Many studies have proven beneficial effects from intake of bovine colostrum, but more studies are still needed to establish the full potential of bovine colostrum as therapy (Rathe et al., 2014).




Chatterton, D. E., Nguyen, D. N., Bering, S. B. & Sangild, P. T. (2013) Anti-inflammatory mechanisms of bioactive milk proteins in the intestine of newborns. The International Journal of Biochemistry & Cell Biology, 45(8), 1730-1747.

Foley, J. A. & Otterby, D. E. (1978) Availability, Storage, Treatment, Composition, and Feeding Value of Surplus Colostrum: A Review. Journal of Diary Science, 61(8), 1033-1060.

Jensen, M. L., Sangild, P. T., Lykke, M., Schmidt, M., Boye, M., Jensen, B. B. & Thymann, T. (2013) Similar efficacy of human banked milk and bovine colostrum to decrease incidence of necrotizing enterocolitis in preterm piglets. The American Journal of Regulatory, Integrative and Comparative Physiology, 305, R4-R12.

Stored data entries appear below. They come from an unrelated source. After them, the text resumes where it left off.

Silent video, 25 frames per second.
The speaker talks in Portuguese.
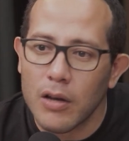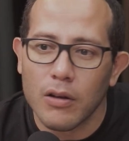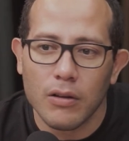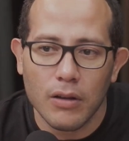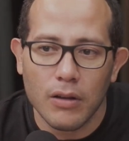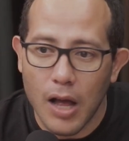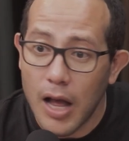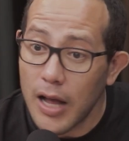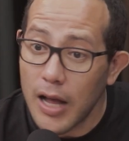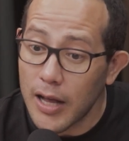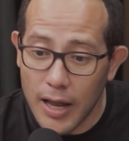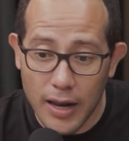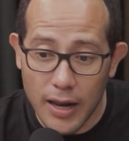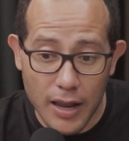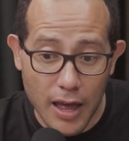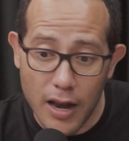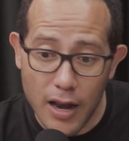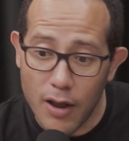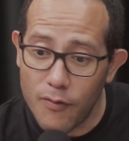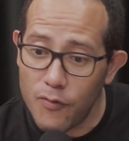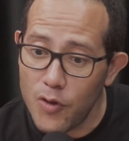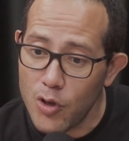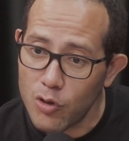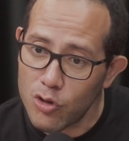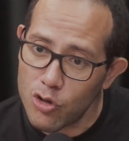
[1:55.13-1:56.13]
Mano, a
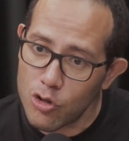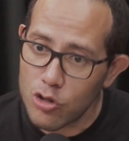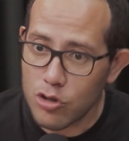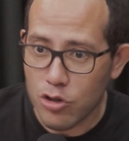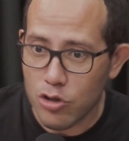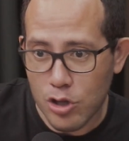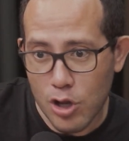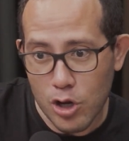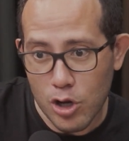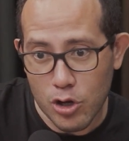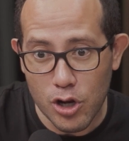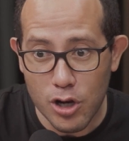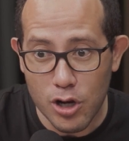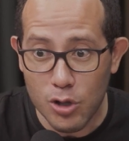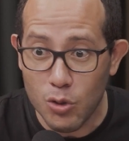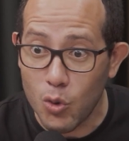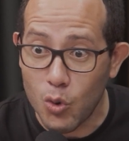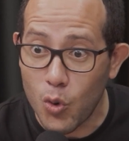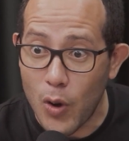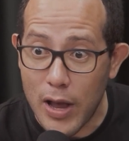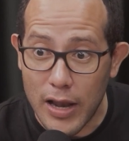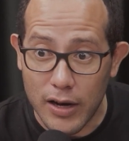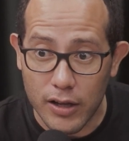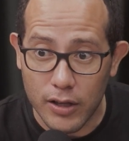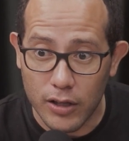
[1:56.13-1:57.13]
galera vê o que, que você tá
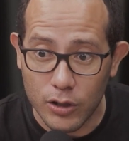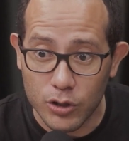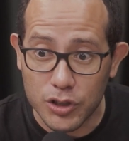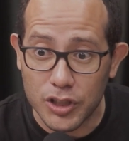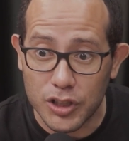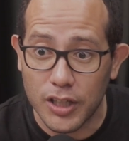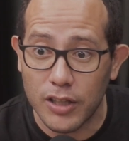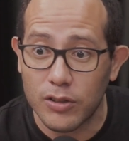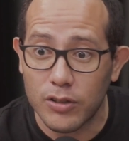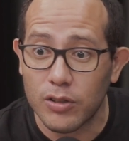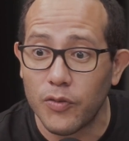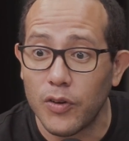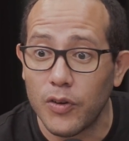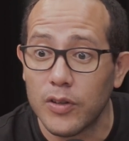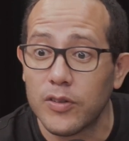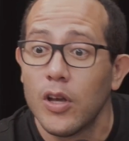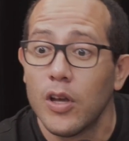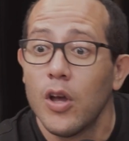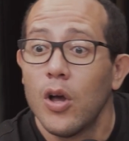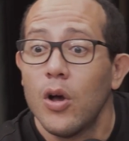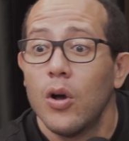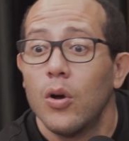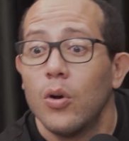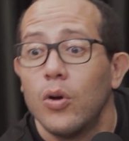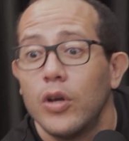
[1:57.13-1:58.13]
querendo com ela. Eu cheguei e falei
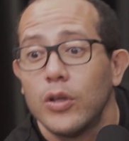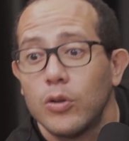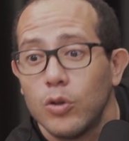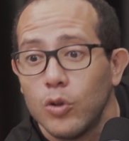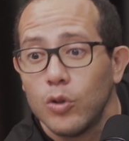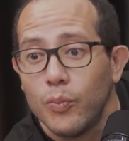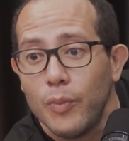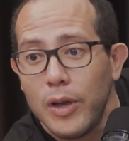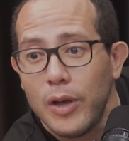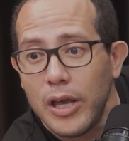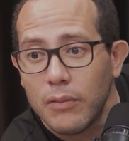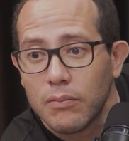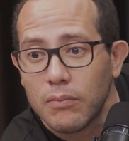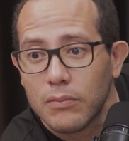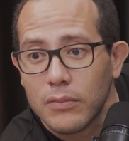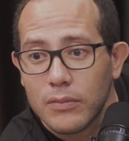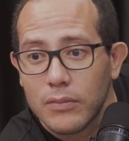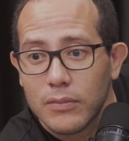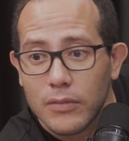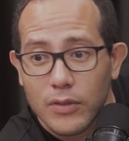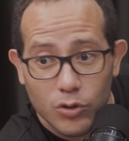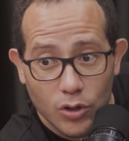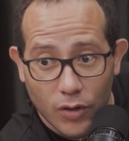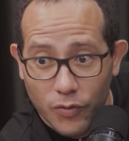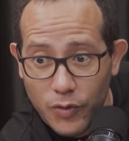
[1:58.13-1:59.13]
assim: Oi, tudo bem?
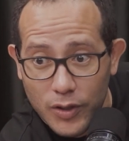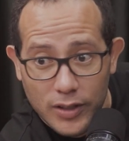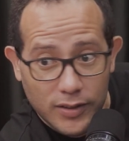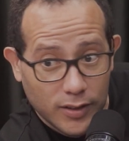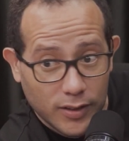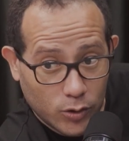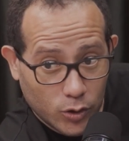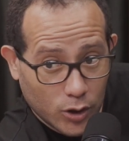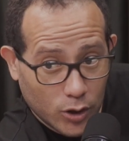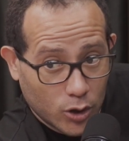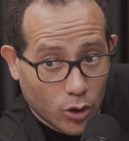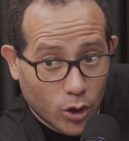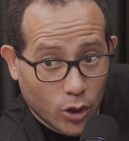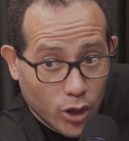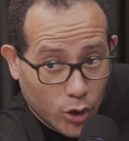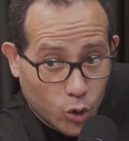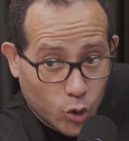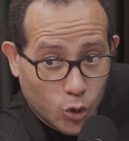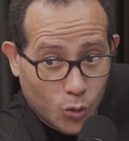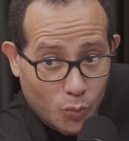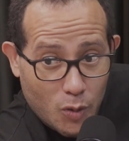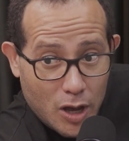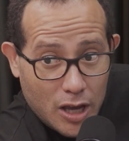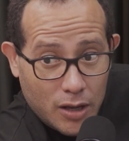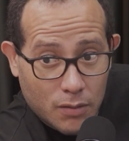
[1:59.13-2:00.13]
Só fiz isso aqui,
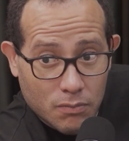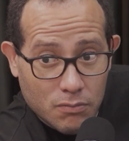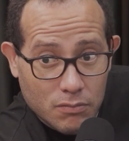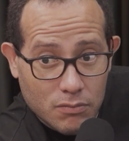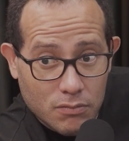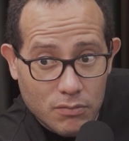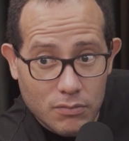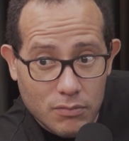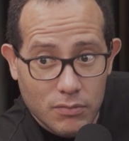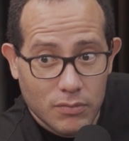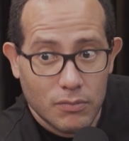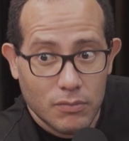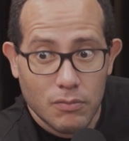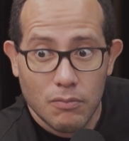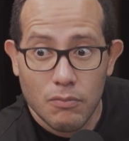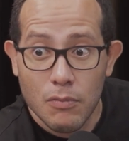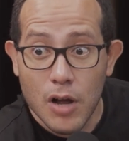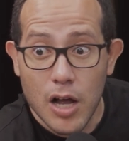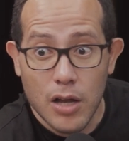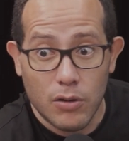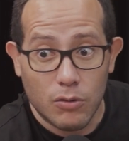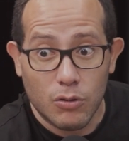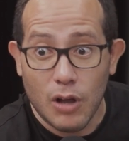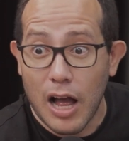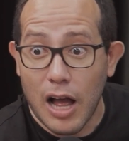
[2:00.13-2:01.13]
oi, tudo bem?
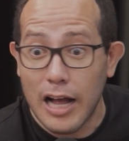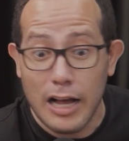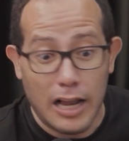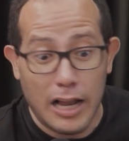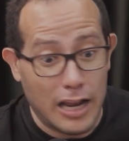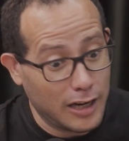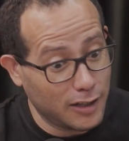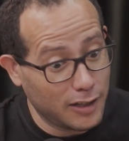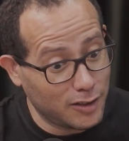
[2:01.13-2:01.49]
Mano, a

Kehoe, S. I., Jayarao, B. M. & Heinrichs, A. J. (2007) A survey of bovine colostrum composition and colostrum management practices on Pennsylvania dairy farms. Journal of Diary Science, 90, 4108-4116.

Kelly, G. S. (2003) Bovine colostrums: a review of clinical uses. Alternative Medicine Review, 8(4), 378-394.

Newburg, D. S. & Walker, W. A. (2007) Protection of the neonate by the innate immune system of developing gut and of human milk. Pediatric Research, 61(1), 2-8.

Pereira, P. C. (2014) Milk nutritional composition and its role in human health. Nutrition, 30, 619-627.

Rathe, M., Müller, K., Sangild, P. T. & Husby, S. (2014) Clinical applications of bovine colostrum therapy: a systematic review. Nutrition Reviews, 72(4), 237-254.

Sangild, P. T., Thymann, T., Schmidt, M., Stoll, B., Burrin, D. G. & Buddington, R. K. (2013) Invited review: The preterm pig as a model in pediatric gastroenterology. Journal of Animal Science, 91(10), 4713-4729.

Stelwagen, K., Carpenter, E., Haigh, B., Hodgkinson, A. & Wheeler, T. T. (2009) Immune components of bovine colostrum and milk. Journal of Animal Science, 87 (Suppl. 1), 3-9.

Struff, W. G. & Sprotte, G. (2008) Bovine colostrum as a biologic in clinical medicine: A review – Part II. International Journal of Clinical Pharmacology and Therapeutics, 46(5), 211-225.